“Jamás me preguntaron nada, no me dejaron hablarles, creyeron en todo momento que yo era un ladrón”, escribió el profesor, indignado. Y cuando, finalmente, logró probar que era el dueño del auto y lo que pasaba, lo despacharon con un “rajá”.
“No fueron capaces de pedirme disculpas por lo acontecido y el mal rato que tuve que vivir por la violencia sicológica del momento, que viendo que no era un ladrón y el auto no abría no se pusieron a las órdenes para ayudarme a solucionar este problema”, lamentó Barreneche.
“Hoy no me callo. ¿Saben por qué? Por muchos como yo, que somos ciudadanos que no robamos, ni matamos, ni violentamos a nadie.
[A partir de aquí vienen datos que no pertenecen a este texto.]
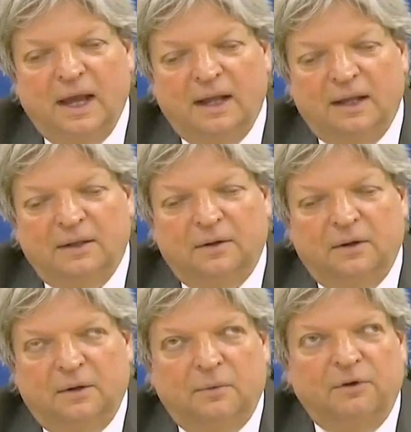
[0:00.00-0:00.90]

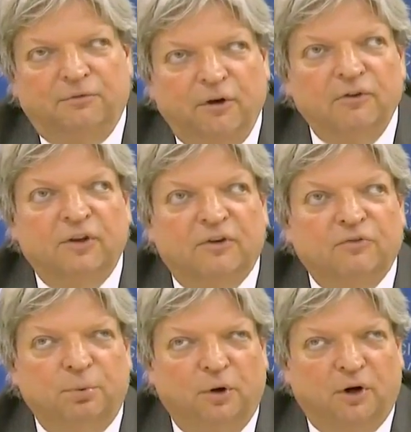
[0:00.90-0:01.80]
and we first
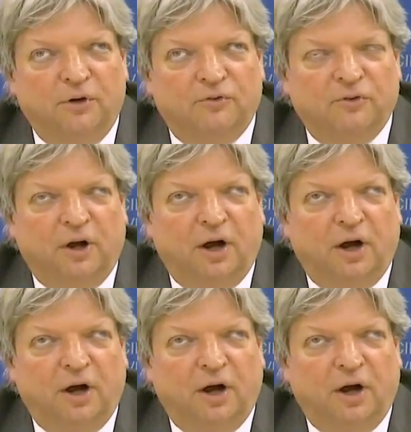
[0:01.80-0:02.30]
explored,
Que nos gusta vivir en armonía y tranquilidad con el resto, respetando al otro, hasta al que delinque realmente, porque este también es parte de la sociedad”, enfatizó.
Luego abogó por el diálogo entre las personas y, particularmente, entre vecinos de una misma comunidad. “Lo más probable es que voy a ser docente de sus propios hijos y ellos les van a contar como los trata el profesor Barreneche en las clases de Geografía. Para que aprendan a distinguir, a comunicarse con las palabras, con el idioma de la gente, de la gente que construye la sociedad a las que ellos deben cuidar”, escribió, en otra parte de su larga misiva.